How does StrategyBrain AI Recruiter support LinkedIn recruiting sourcing?
StrategyBrain AI Recruiter automates parts of LinkedIn sourcing by connecting with candidates in your target criteria, introducing the role, handling candidate questions, confirming interest, and collecting résumés and contact details for recruiter review. It also supports 24/7 multilingual messaging for global hiring.
Does AI Recruiter replace recruiter judgment?
No. It can identify willingness to communicate or interview, but it does not determine whether a résumé fully matches job requirements. Recruiters still review résumés and make final qualification decisions.
How do you avoid harming candidate experience with automation?
Start with small volumes, use recruiter approved messaging, and review transcripts weekly. Also ensure there is a clear handoff to a human once a candidate shows interest or asks complex questions.
Can automation help with global sourcing?
Yes, especially for time zone coverage and multilingual communication. Always on responses reduce delays, which can improve engagement when candidates reply outside recruiter working hours.

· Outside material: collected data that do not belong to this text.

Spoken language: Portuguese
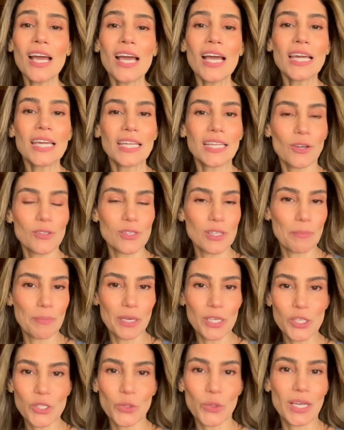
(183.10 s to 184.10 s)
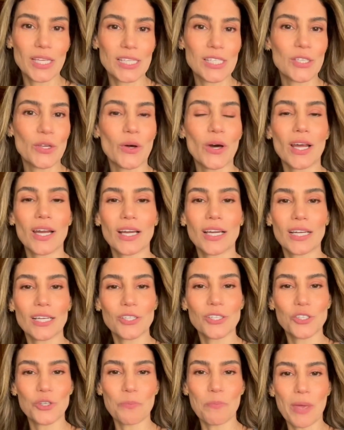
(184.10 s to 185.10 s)
Que Deus abençoe a senhora
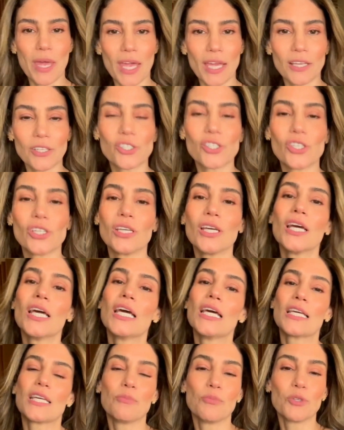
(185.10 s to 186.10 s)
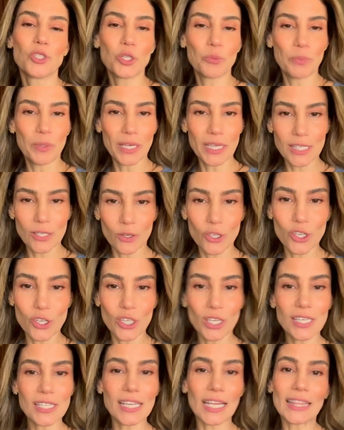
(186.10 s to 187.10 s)
grandemente, que multiplique seus
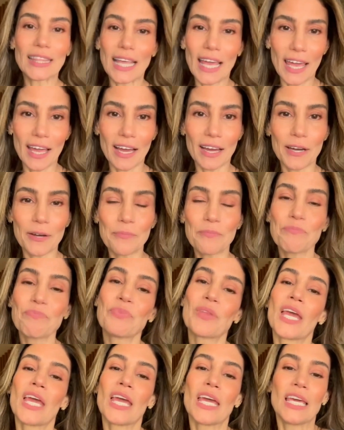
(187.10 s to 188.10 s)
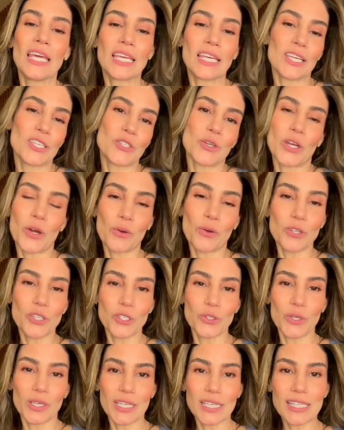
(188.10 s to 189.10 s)
dias na terra e que a senhora
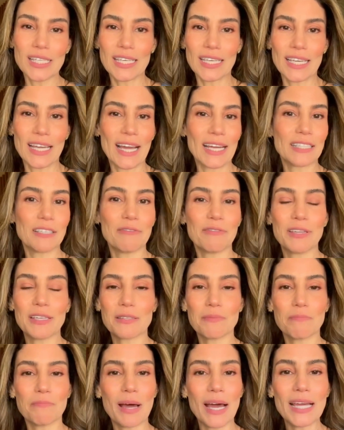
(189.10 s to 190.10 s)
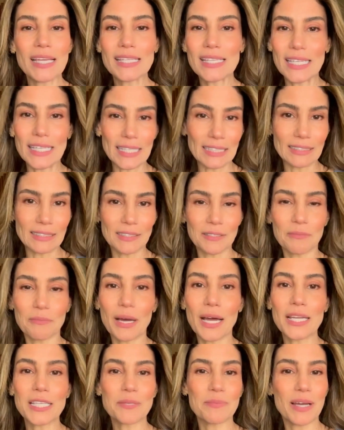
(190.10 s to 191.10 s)
continue assim, cada vez mais linda,
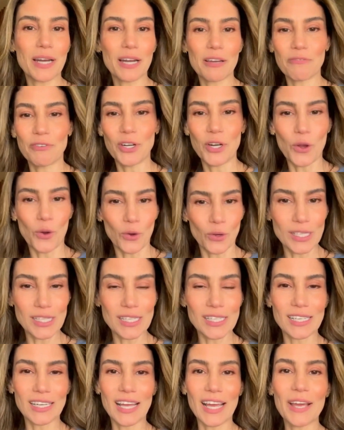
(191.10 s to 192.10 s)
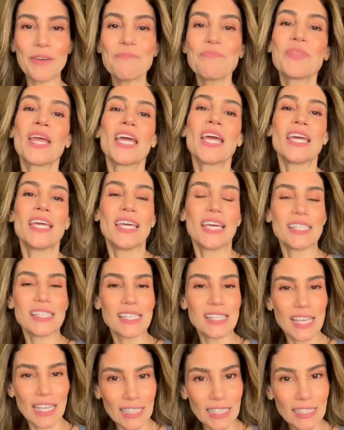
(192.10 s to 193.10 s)
mais maravilhosa, né? E esses
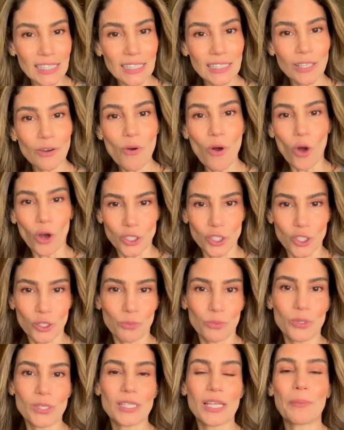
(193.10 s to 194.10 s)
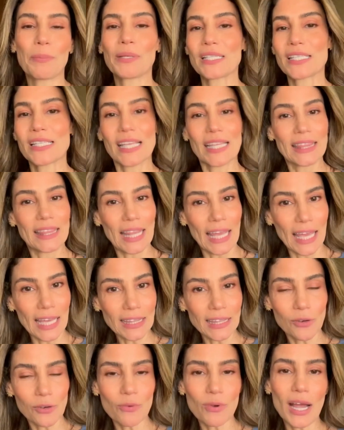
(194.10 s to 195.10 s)
70 tão ótimos, né? Porque
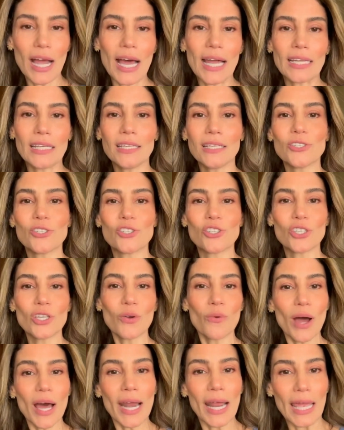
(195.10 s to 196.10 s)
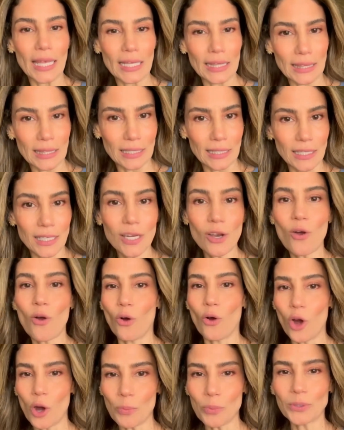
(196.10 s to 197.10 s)
70 com carinha de 40 e
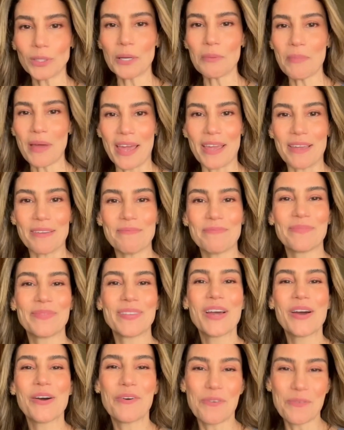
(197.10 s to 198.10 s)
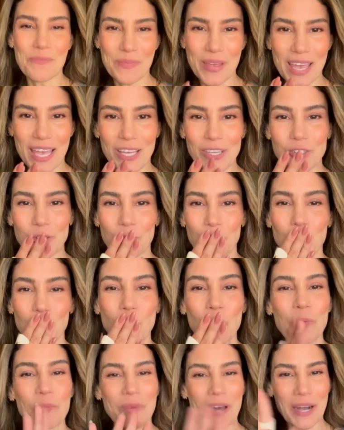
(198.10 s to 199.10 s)
corpo também. Um beijo,
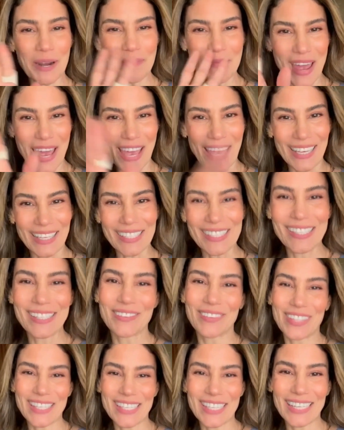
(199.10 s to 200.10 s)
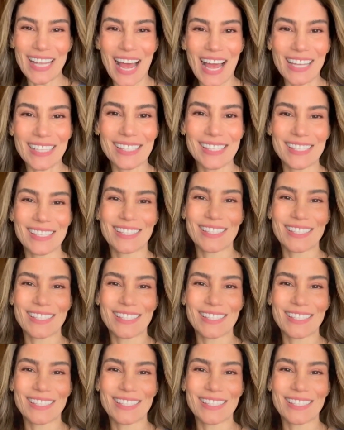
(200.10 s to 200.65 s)
parabéns, felicidades.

What data protection considerations matter for automated sourcing?
You should confirm how credentials are stored, whether candidate data is encrypted, and whether customer data is used to train models. You should also align your workflow with applicable privacy regulations in your operating regions.
Conclusion
If you work in recruiting sourcing, the most useful question is not whether recruiting will be automated. The useful question is which tasks in your workflow are automation ready in the next 12 months. Start by breaking your job into tasks, then automate the repeatable communication and coordination steps while keeping role calibration and final qualification human led. If you want to test this on LinkedIn, a tool like StrategyBrain AI Recruiter can take on connecting, initial outreach, follow ups, candidate Q&A, and résumé collection, so you can spend more time on judgment, stakeholder alignment, and candidate experience. Next step: run the poll, complete the checklist, and pick one role to pilot for 14 days with weekly transcript review.